Posted By Laurel On 08.24.2010 @ 10:20 pm

under

I squirmed around under him–he was a little heavier than he looked. No one was watching, but I still didn’t feel comfortable doing what he’d ask. What if someone came in? What if I was bad at it? I just couldn’t take it.

Posted By Laurel On 08.20.2010 @ 10:19 pm

fences

fences are made to be hopped, right? i mean yeah, they’re supposed to either keep out or keep in but in reality, they don’t actually go that high now do they?

Posted By Laurel On 08.04.2010 @ 4:05 am

vase

The vase was filled with the most beautiful flowers; Lilies, her favourite. As she inhaled their fragrance she remembered who sent them, and a tear escaped her eye. She missed him so much.

Posted By Laurel On 07.21.2010 @ 8:07 am

commit

Men definately have commitment issues – but an astrologist has no issue commiting to a comit. How peculiar…. But then, they dont get women.

Posted By Laurel On 07.20.2010 @ 4:33 am

lens

I looked through a lens once – it was a lense on a kaliedoscope and I saw all sorts of colours and shapes. It was so beautiful. It kind of reminded me of a butterfly.

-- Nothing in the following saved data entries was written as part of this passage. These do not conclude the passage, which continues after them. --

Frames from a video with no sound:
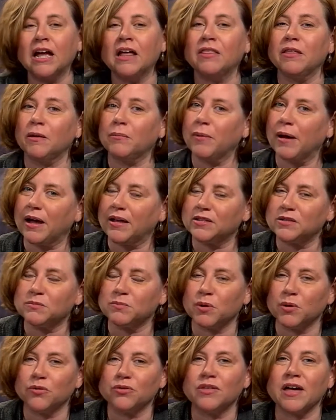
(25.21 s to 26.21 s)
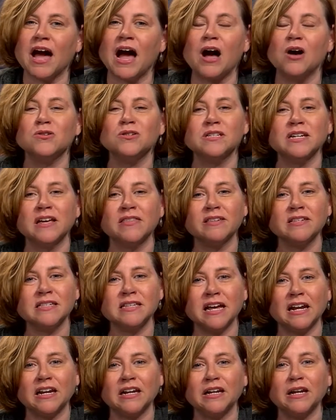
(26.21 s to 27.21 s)
that passed both the House and the
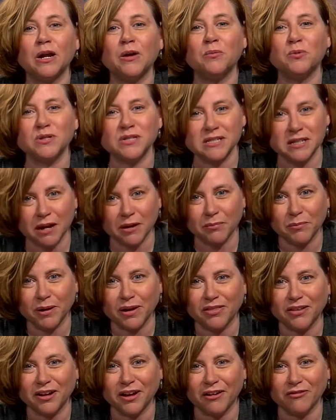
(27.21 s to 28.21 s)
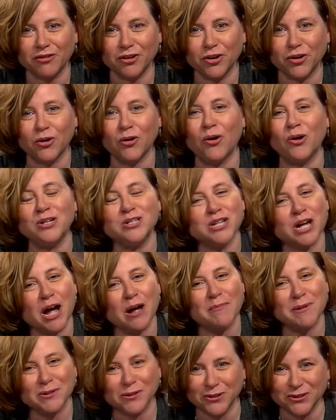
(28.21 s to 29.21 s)
Senate and was signed by the governor on
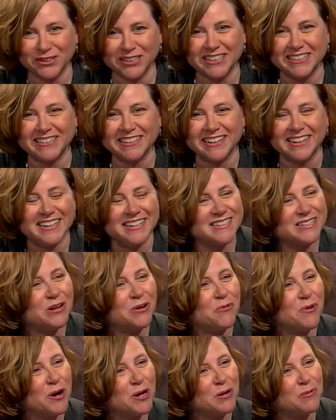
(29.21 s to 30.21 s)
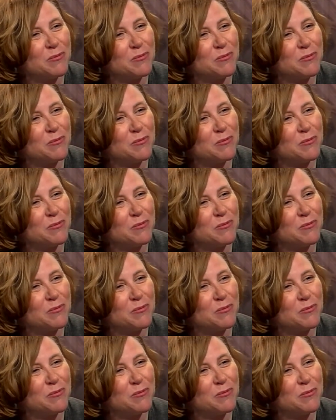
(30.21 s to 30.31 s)
time and early. So welcome,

Posted By Laurel On 07.18.2010 @ 11:25 am

lease

give me a new lease on this thing called love. can’t put all my eggs in one basket so one may have to get left behind. last one out is a rotten egg!

Posted By Laurel On 07.13.2010 @ 11:29 am

generate

in the winter we use the generator to have power in our house! i love to generate art and use my mind to generate ideas…

Posted By laurel On 07.10.2010 @ 6:18 am

tide

change is something that happens all the time, our lives are constant with change, but we feel the need to fight it every step of the way. let go, breathe it in and accept that the tide will come back eventually.

Posted By Laurel On 06.22.2010 @ 1:22 pm

revolt

When I think of revolt I think of riots and rebels. Setting trash cans on fire, standing up for what you belive. Revolting isn’t always bad… Revolting is about leaving behind something and making something else.

Posted By Laurel On 06.20.2010 @ 10:18 am

The long established authority of my ego is no longer in charge of my mind. I am revolting with peace and love in order to set myself free.

Posted By Laurel On 06.19.2010 @ 7:04 pm

the established authority of my ego is no longer in charge of y my mind. I am revolting with peace and love in order to set myself free.

Posted By Laurel On 06.19.2010 @ 7:03 pm

without

without you, i thought i was going to fall apart. I thought that without you in my life would have no meaning. but then I saw that having you in my life is creating the darkness that blocked my light. I found it was easier without you in my life.

Posted By Laurel On 06.18.2010 @ 3:24 pm

fallout

As i sat in the fallout shelter all i could think about was abby and how i was forced to leave her on the other side of the door, for fear she was infected,

Posted By laurel On 06.15.2010 @ 9:41 pm

I didn’t mean it. All I told him was that his hair could use brushing. But boy, Jus really likes his hair. And he likes it THE WAY IT IS. Well, now I know. I couldn’t have forseen the fallout from that comment.

Posted By Laurel On 06.15.2010 @ 1:24 pm

wash

Wash away my pain with your soft sentiments and noble values. I’ll bask in the hot shower of hope as long as the water’s running. But of course one day this too will end and I’ll only get dirty again.